__Activity__:
Begin at the line with "[10:17.88-10:18.94]" and output every line through the end of the records, exactly as given. Omit pictures.
[Dataset records — start]
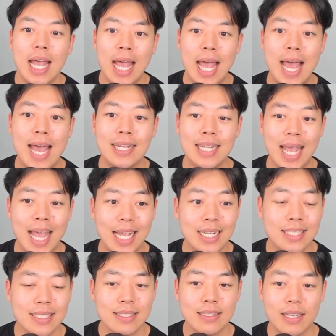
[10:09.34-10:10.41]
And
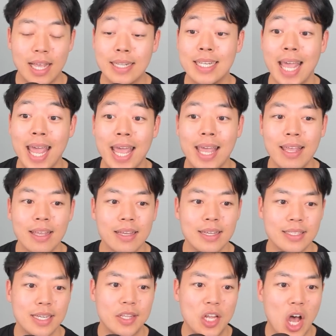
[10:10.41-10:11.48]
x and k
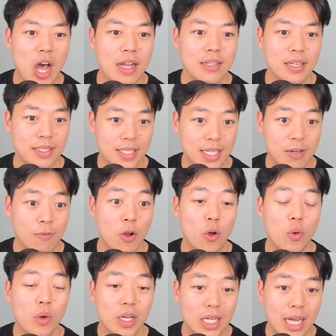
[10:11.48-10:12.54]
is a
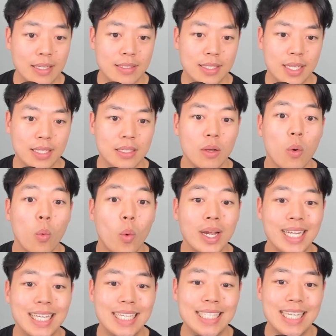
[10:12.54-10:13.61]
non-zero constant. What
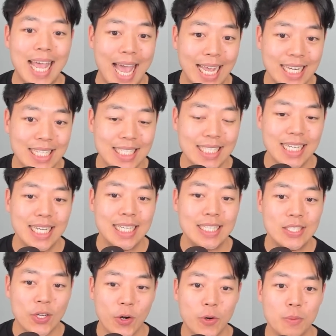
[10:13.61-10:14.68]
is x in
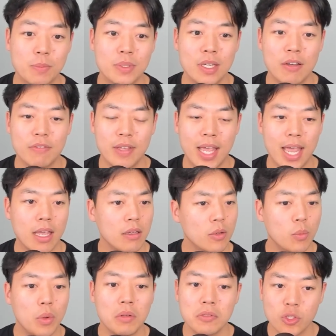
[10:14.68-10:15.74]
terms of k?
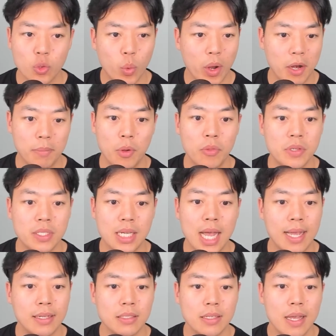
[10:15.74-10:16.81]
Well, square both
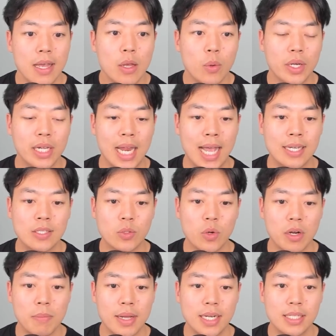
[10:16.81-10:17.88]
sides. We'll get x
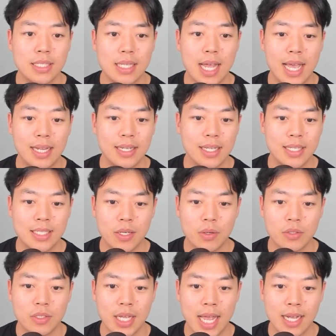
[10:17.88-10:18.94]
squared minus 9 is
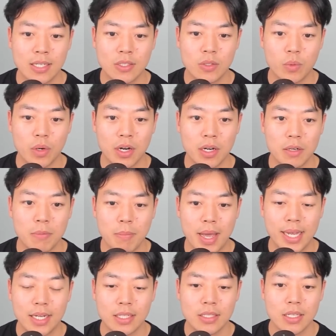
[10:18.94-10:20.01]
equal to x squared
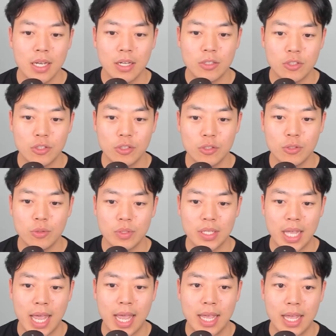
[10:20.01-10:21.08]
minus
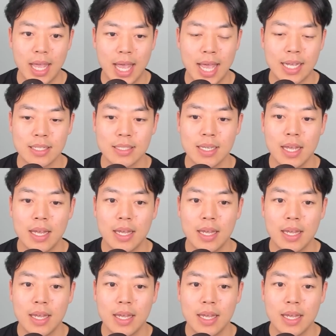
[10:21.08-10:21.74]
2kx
[Dataset records — finish]
__Task solution__:
[10:17.88-10:18.94]
squared minus 9 is
[10:18.94-10:20.01]
equal to x squared
[10:20.01-10:21.08]
minus
[10:21.08-10:21.74]
2kx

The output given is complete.